RSL clubs aren’t what they used to be. At least, the Canterbury-Hurlstone Park RSL in suburban Sydney isn’t. Admittedly, it’s a while since I’ve set foot inside an RSL. Nevertheless, I hadn’t expected to find a restaurant of the calibre of Nu Bambu, serving modern Asian food in a contemporary setting.
Clubs, it would seem, are moving with the times, and the CHPRSL – as it is affectionately known – has a number of attractive spaces beyond the ubiquitous poker machines. Nu Bambu is located at the back of the club, away from the gaming area, in its own distinct space looking out onto a bamboo garden.
Down one side is the open kitchen, down the other a long, high communal table with a giant silk fish hanging above it, creating a focal point for the room.
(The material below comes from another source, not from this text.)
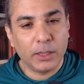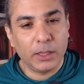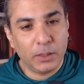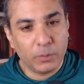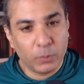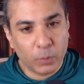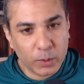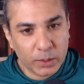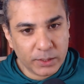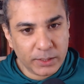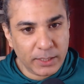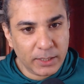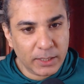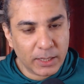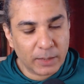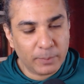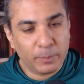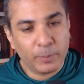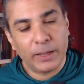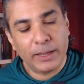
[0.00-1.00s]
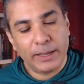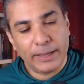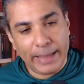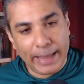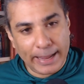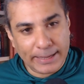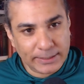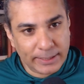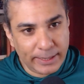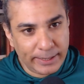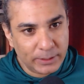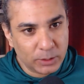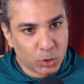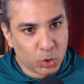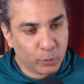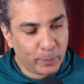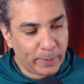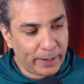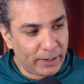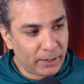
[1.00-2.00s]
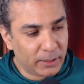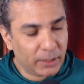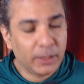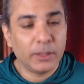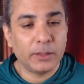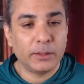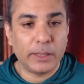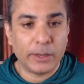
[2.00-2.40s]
He would see them as an instrument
The ambience is stylish yet unpretentious, and you could say the same for the food as well.
I wasn’t surprised to learn that the head chef, Freddie Salim, is ex-Longrain, a long-time favourite restaurant. (Longrain has announced it will close its doors in Surry Hills later this month but may re-open in a smaller venue elsewhere.) Hailing from Indonesia, Salim has worked in some of Sydney’s best-known Asian eateries including, in addition to Longrain, Sokyo (another personal favourite).
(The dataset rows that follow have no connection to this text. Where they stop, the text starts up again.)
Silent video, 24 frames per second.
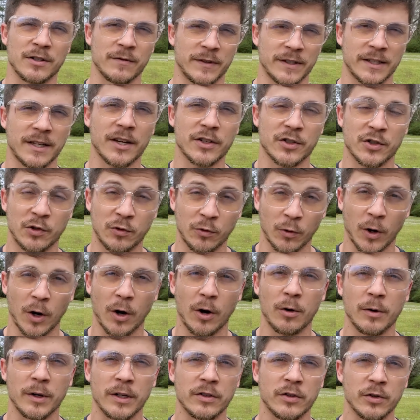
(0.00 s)
If it does
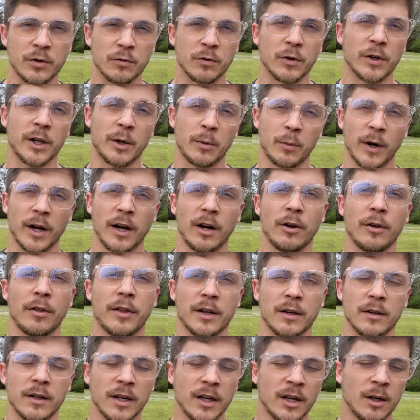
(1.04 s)
grow and do really well,
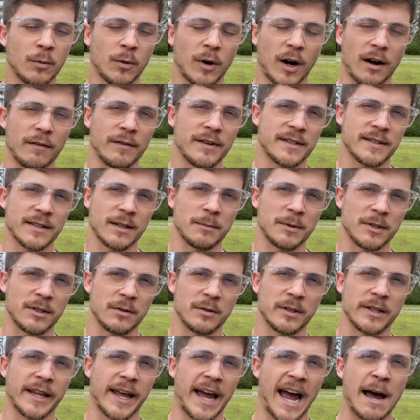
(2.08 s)
then we'll obviously be
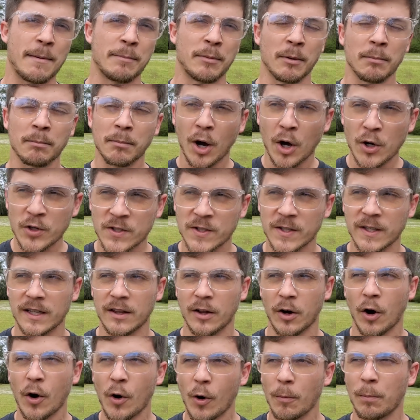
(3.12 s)
doing that. But mostly
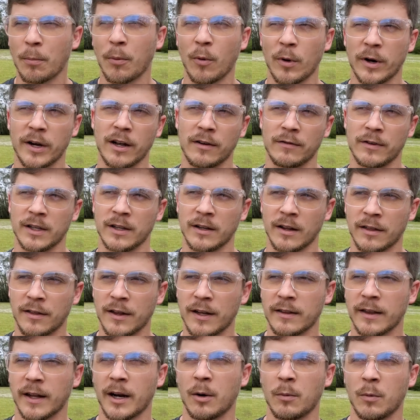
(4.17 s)
the whole point of it and the
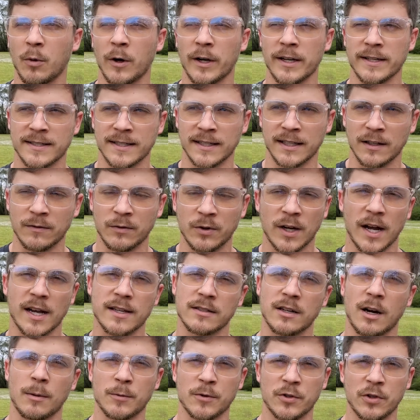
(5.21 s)
thing that I want is to give you guys
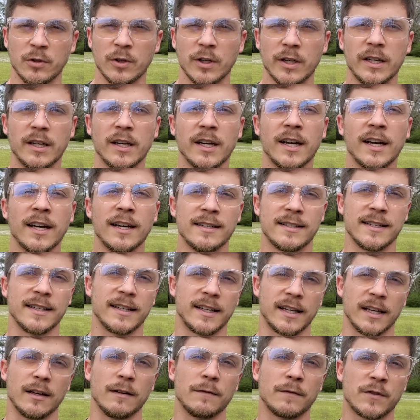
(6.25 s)
an opportunity to
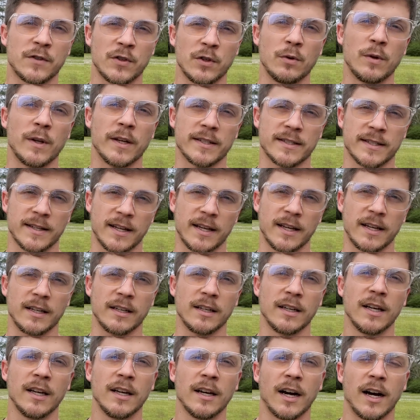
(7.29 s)
give to this
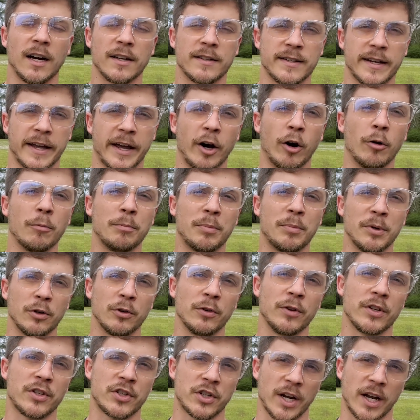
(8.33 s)
thing, to help
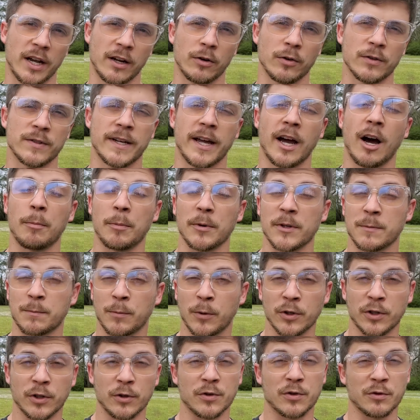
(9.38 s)
build the channel, to help us
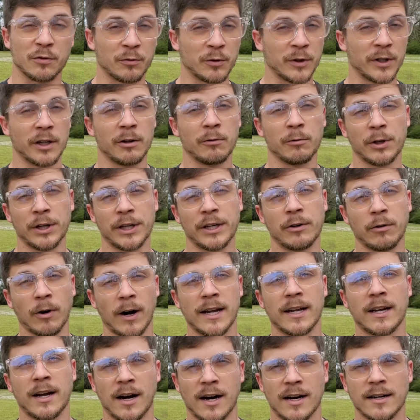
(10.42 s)
produce really, really
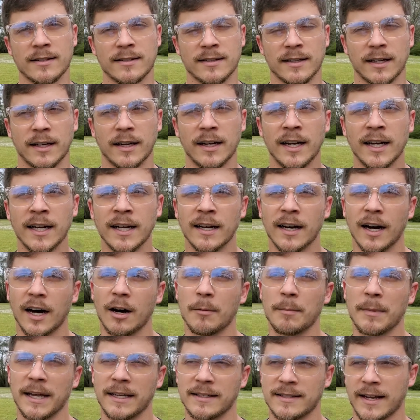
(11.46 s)
great content,
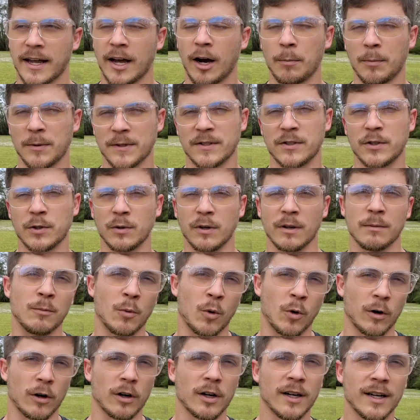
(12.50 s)
and to help us do it
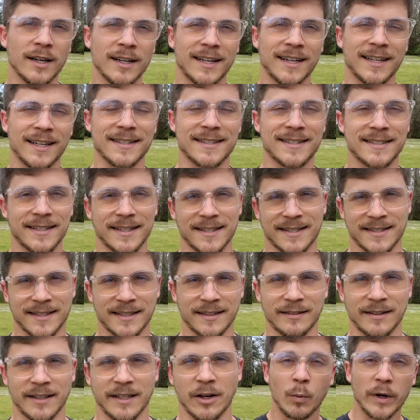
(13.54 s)
more consistently.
Nu Bambu is not in the same league as Longrain, nor does it pretend to be, but the food is creative and reasonably priced. Mains are priced from $21 to $40 and are mostly around the high 20s. Salim takes his inspiration from across Asia, presenting dishes that draw on Thai, Vietnamese, Indonesian, Chinese and Korean influences.
Plates are designed to be shared, and apart from the chef’s specials, you’ll find various curries, bao, spring rolls, rice and noodle dishes. We started with Salt and Pepper Tofu ($8), made from piping hot silken firm tofu sprinkled with lime, and we loved the robust flavours of the entrée-sized Squid Robata ($18), succulent grilled whole squid with green nahm jim.
There was a lovely balance of sweet and sour in the Lemon Yuzu Chicken ($21), a main of fried chicken thigh fillet with yuzu and palm sugar dressing. And again in the Beef Short Rib ($26), in which the twice-cooked grass-fed Cape Grim short ribs, braised long and slow, were served with a sweet fish sauce counterbalancing the more tart cucumber relish.
Most dramatic of all was the Fish with sweet chilli tamarind sauce ($30), served upright with a flourish, the sweet white flesh falling easily from the bone, the outside crisp and delicious.
With a group of four, we were able to taste-test just about every dessert on the menu, and it was incredibly difficult to choose between them: Jasmine Tea Panna Cotta with lychee granita and rose petals ($12); Banana Nutella Spring Roll with roasted banana cream ($6 each – yum!), and Milo Trifle with Milo crumble, whipped Milo cream and Vietnamese coffee liqueur mousse ($10).
The drinks list is not huge but it has some interesting labels including some imported wines that are remarkably reasonably priced. We drank Lavau Cotes de Rhone Rouge ($38), a Rhone Valley blend of Syrah (40%) and Grenache (60%). Medium-bodied and aromatic with soft tannins, it was easy-drinking and a good match for the food.
The drinks list also has cocktails and Asian beers. Banquet menus are available for groups of four or more. Note that if you are not a member of the club, you will have to sign in as a temporary member or, if you live within 5 kilometres, join for $5.50 a year.
Modern Asian dining has become such an intrinsic part of our Australian way of life that it’s the one style of food I really crave when I travel. I love the way it has pervaded our everyday life, even an RSL club.
If you go:
Canterbury Hurlstone Park RSL
20 – 26 Canterbury Road
Hurlstone Park NSW 2193
+61 (0)2 9559 0088
We dined at Nu Bambu at our own expense.